Sobre certezas diabólicas
Dentre as diversas forças dos movimentos conservadores mal intencionados há sempre um reivindicar para si a prerrogativa da certeza de que se está do lado certo e desejado por Deus. Baseiam-se, em sua maioria, em torno da ideia de uma regra moral que existe desde sempre e que foi ordenada no céu desde a criação do mundo. Obviamente, tendo a certeza como ponto de partida, tudo aquilo que vai contra ela deve ser combatido e não pode ser nem sequer falado, bastando para isso ver toda uma luta dos movimentos criacionistas que têm certeza de que o mundo teria cerca de 6000 anos, com base na certeza de que o texto bíblico é uma biografia do tempo e do mundo tal como ele é, não importando se os diversos estudos científicos mostram que a Terra existe há milhões de anos.

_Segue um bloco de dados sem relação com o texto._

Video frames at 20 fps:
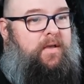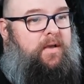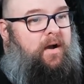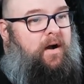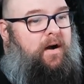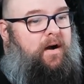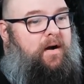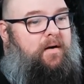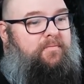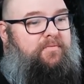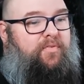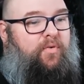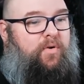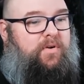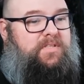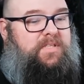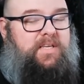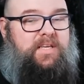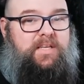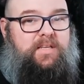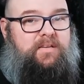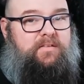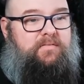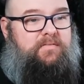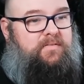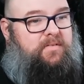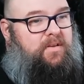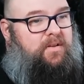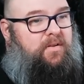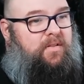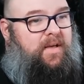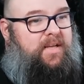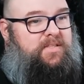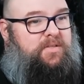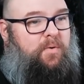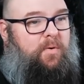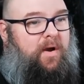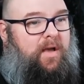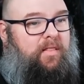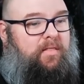14, that's
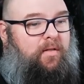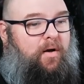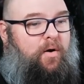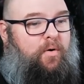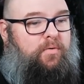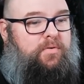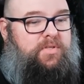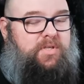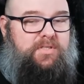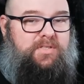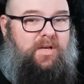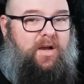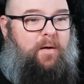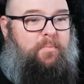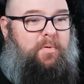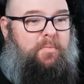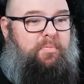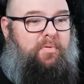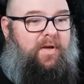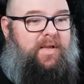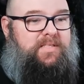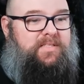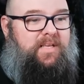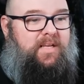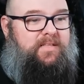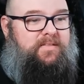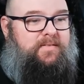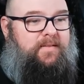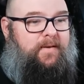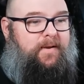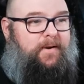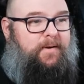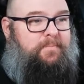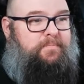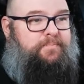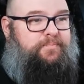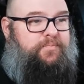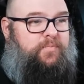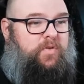quite low. Just a couple play sets there.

Lidar com a ideia de que o texto bíblico é um texto histórico, e como histórico está sujeito a imprecisões e erros, sendo também fruto de certo contexto cultural e societário torna-se quase um pecado a ser combatido. Ou seja, todo discurso que segue na contramão das certezas que esses grupos acreditam encontrarem nas Escrituras torna-se uma ameaça à fé cristã e uma ameaça às pessoas de boa fé.
No campo moral, porém, isso se dá ainda de maneira mais forte, uma vez que para esses grupos ela se torna a reguladora de todo e qualquer comprometimento com o divino, podendo este, até mesmo, ser ranqueado de acordo com essa régua moral criada.
Sendo a certeza, como anteriormente dito, o que move todos os discursos desses grupos, vale tudo para garantir que essa mesma certeza tenha sua base escriturístca e na tradição da fé. Para fazer isso, não importa se o texto é tirado do seu contexto e usado a seu bel prazer, bem como não importa se o que se propõe seja um self service bíblico para que somente aquilo que esses grupos conservadores acreditam seja dito como verdade. Nesse contexto, claramente, não importa se, baseando-se no mesmo texto, escolhe-se determinada temática como “descontextualizada” e outra “valendo como norma eterna para os dias atuais”.
Assim, não é difícil encontrarmos nesses grupos pessoas que usam (para citarmos somente um exemplo dentre vários) o livro de Levítico para dizer que ele é válido para os dias atuais quando diz: “não deitarás com um homem como se deita com mulher; isso seria uma abominação” (Lv 18,22), e é, ao mesmo tempo, inválido para os dias atuais quando se diz, no capítulo posterior: “… não acasales duas espécies diferentes do teu gado; não semeies no teu campo duas sementes diferentes; não uses vestes de pano híbrido, tecido de duas vibras diferentes” (Lv 19,19), mesmo que os dois textos façam parte do mesmo código de Santidade do povo de Israel.
Com isso, o que se manifesta claramente é um uso seletivo do texto bíblico no intuito de pregar posições ideológicas discriminatórias, cruéis e sem fundamento na fé cristã. Na ânsia de estarem certos a respeito de tudo, mutilam o texto bíblico como um todo, seja o Antigo Testamento, sejam as narrativas evangélicas, ou as cartas paulinas.
Que as convicções sejam demônios que nos assombram, disso já nos alertava Rubem Alves, o que pode ser percebido no crescimento de diversos movimentos diabólicos (no sentido teológico do termo) que, disfarçados de preocupação com santidade e baseados em ditas certezas, visam causar divisão e segregação entre as pessoas. Com isso, desconsideram que o Deus cristão é aquele que chama a todos e todas como são para participarem e receberem sua maravilhosa graça, que é derramada constantemente sobre todas e todos, e é reconhecido como Amor, sem qualquer “mas” após isso.
Diante dessa realidade, torna-se imprescindível o trabalho teológico e os estudos sérios a respeito do texto bíblico, do seu contexto histórico, cultural e social para que haja um ensino das realidades bíblicas e da mensagem nela contida, que é a mensagem de um Deus que acolhe o diferente, ama o estrangeiro, doa a si mesmo, deseja uma relação de amizade e não de subserviência com aqueles e aquelas com os quais compartilha sua vida.
Tudo que segue na contramão disto não tem base cristã, antes, como temos repetido, não passa de ideologia para o exercício do poder.